Nothing is more frustrating than finding an amazing candidate, and then they realize moving is not feasible once we’ve made the offer.

Archivist Joseph B. Howerton. National Archives

This anonymous interview is with someone who hires for a:

√ Archives

√ Public Library 

Title: Executive Director

Titles hired include: Assistant Director, Archives Librarian, Cultural Engagement Coordinator, Library Assistant, Programming & Outreach Librarian

Who makes hiring decisions at your organization:

√ Library Administration

√ The position’s supervisor

√ A Committee or panel

√ Employees at the position’s same level (on a panel or otherwise) 

Which of the following does your organization regularly require of candidates?

√ Online application

√ Cover letter

√ Resume

√ References

√ Oral Exam/Structured interview 

Does your organization use automated application screening? 

√ No 

Briefly describe the hiring process at your organization and your role in it:

Applications are submitted via online application, with resume’s and cover letters being emailed to myself, Executive Director.  Hiring panel comprised of myself, positions supervisors, and sometimes peers review and rate applicants.  Hiring Panel conducts interviews, often via zoom.  Top candidates have references checked, before offer is made.  

Think about the last candidate who really wowed you, on paper, in an interview, or otherwise. Why were they so impressive?

Excellent hiring packet, including application, cover letter and resume.  Good communication throughout process, but not overburdening.

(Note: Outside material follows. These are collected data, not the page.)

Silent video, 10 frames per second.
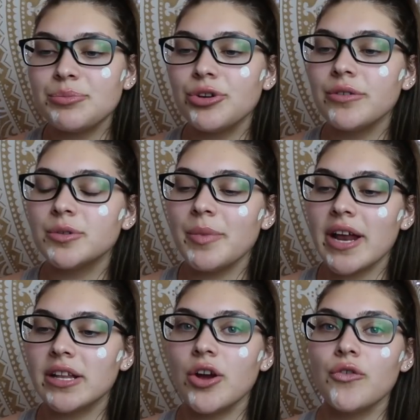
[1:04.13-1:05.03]
improved
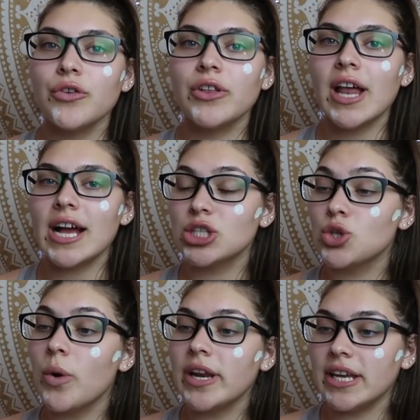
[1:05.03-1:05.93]
dramatically over the
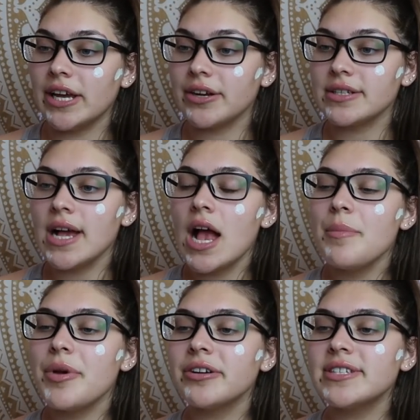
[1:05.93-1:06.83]
last twenty years.
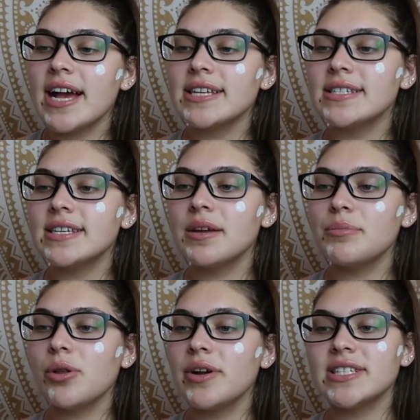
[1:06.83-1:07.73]
Pinner Test
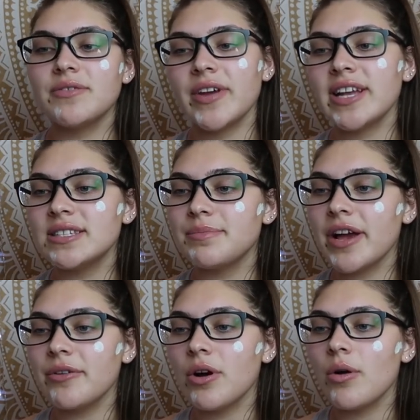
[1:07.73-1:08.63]
employs advanced
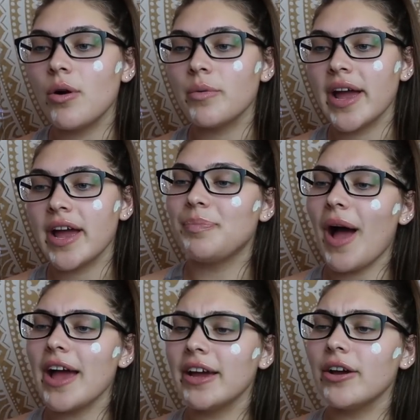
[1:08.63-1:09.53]
microarray
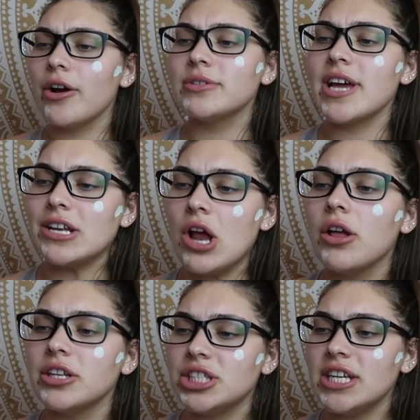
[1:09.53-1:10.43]

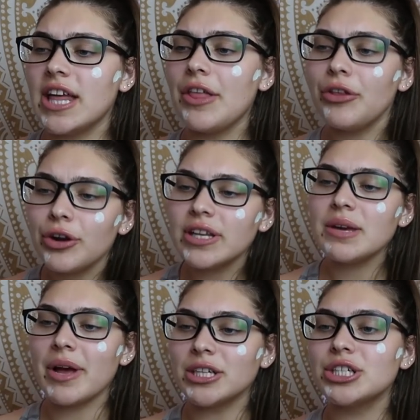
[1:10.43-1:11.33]
biotechnology that
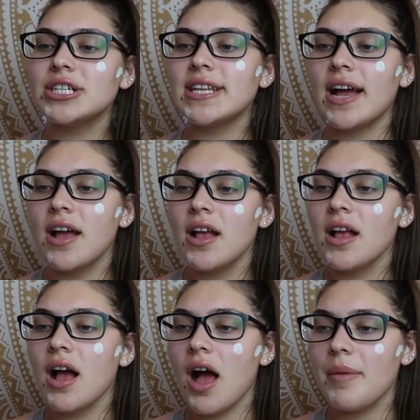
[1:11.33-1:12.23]
thoroughly measures
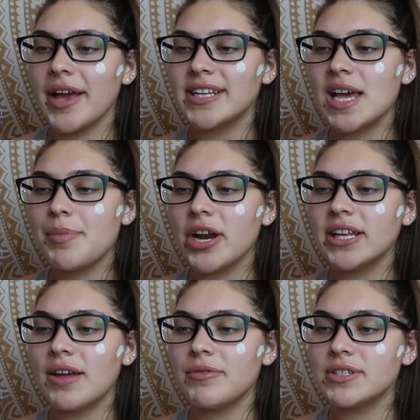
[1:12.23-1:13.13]
um,
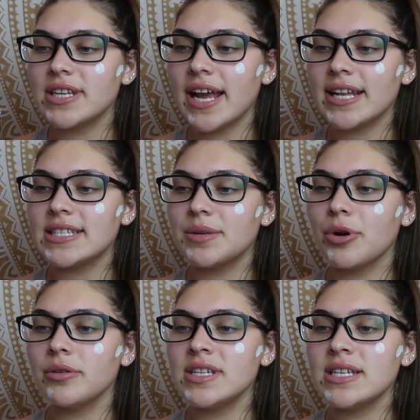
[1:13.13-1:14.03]
antibody levels against the
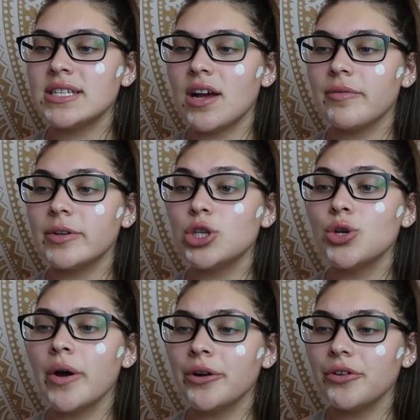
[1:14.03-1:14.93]
proteins of
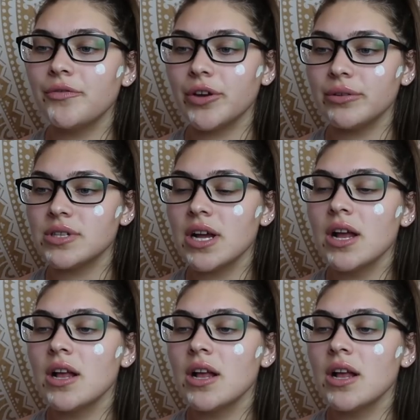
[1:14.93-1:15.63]
two hundred foods.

Do you have any instant dealbreakers?

incomplete application, too informal cover letter (like less than a paragraph total), with no greeting or closing.

What do you wish you could know about candidates that isn’t generally revealed in the hiring process?

why they want to move to our community, we usually ask, but few if any have an answer. The ones that do stand out.

How many pages should each of these documents be?

Cover Letter: √ Two is ok, but no more

Resume: √ As many as it takes, but keep it reasonable and relevant

CV: √ We don’t ask for this 

What is the most common mistake that people make in an interview?

not knowing anything about the community they applied to work in.  

Do you conduct virtual interviews? What do job hunters need to know about shining in this setting?

We do almost all supervisory level via virtual platform.  Have a non-distracting background, and expect a few hiccups, despite good internet connections, sometimes we miss things and may ask you to repeat, it’s ok to ask us to repeat as well.

How can candidates looking to transition from paraprofessional work, from non-library work, or between library types convince you that their experience is relevant? Or do you have other advice for folks in this kind of situation?

Focus on transferrable skills, if you are good at working with people, in a variety of settings, tell us!  We need people who are adaptable and willing to learn!

When does your organization *first* mention salary information?

√ It’s part of the job ad

What questions should candidates ask you? What is important for them to know about your organization and the position you are hiring for?

I like it when they ask questions related to research they’ve done about our organization, or what the immediate need it for the position.  Those come off better than immediately asking about benefits, which are listed in the job ad.

Additional Demographics

What part of the world are you in?

√ Midwestern US 

What’s your region like?

√ Rural 

Is your workplace remote/virtual?

√ Never or not anymore 

How many staff members are at your organization?

√ 11-50 

Is there anything else you’d like to say, either to job hunters or to me, the survey author? 

Please consider whether you are willing/able to move before you apply.  Nothing is more frustrating than finding an amazing candidate, and then they realize moving is not feasible once we’ve made the offer.

Author’s note: Hey, thanks for reading! If you like reading, why not try commenting or sharing? Or are you somebody who hires Library, Archives or other LIS workers? Please consider giving your own opinion by filling out the survey here.



Filed under 1 A Return to Hiring Librarians Survey, 10-50 staff members, Archives, Midwestern US, Public, Rural area

2 responses to “Nothing is more frustrating than finding an amazing candidate, and then they realize moving is not feasible once we’ve made the offer.

  1. It is just as frustrating for the applicant to be in this quandary. It is one thing to apply for a position with the intention to relocate if offered a position, and another to deal with the real numbers and the hard cold facts such as;
    the salary vs. cost of living in the new location, finding affordable housing options, factoring commutes, state taxes, expenses of moving (especially if there is no relocation assistance), changes in the economy as well as other overwhelming logistics and personal factors. I am going through this now. I was given 48 hours to accept or decline an unexpected job offer. Definitely not enough time to survey the landscape to make a sound determination. After investing my own time and money exploring the area, it is agonizing to bring myself to surrender to the realization that it just may have to rescind my acceptance.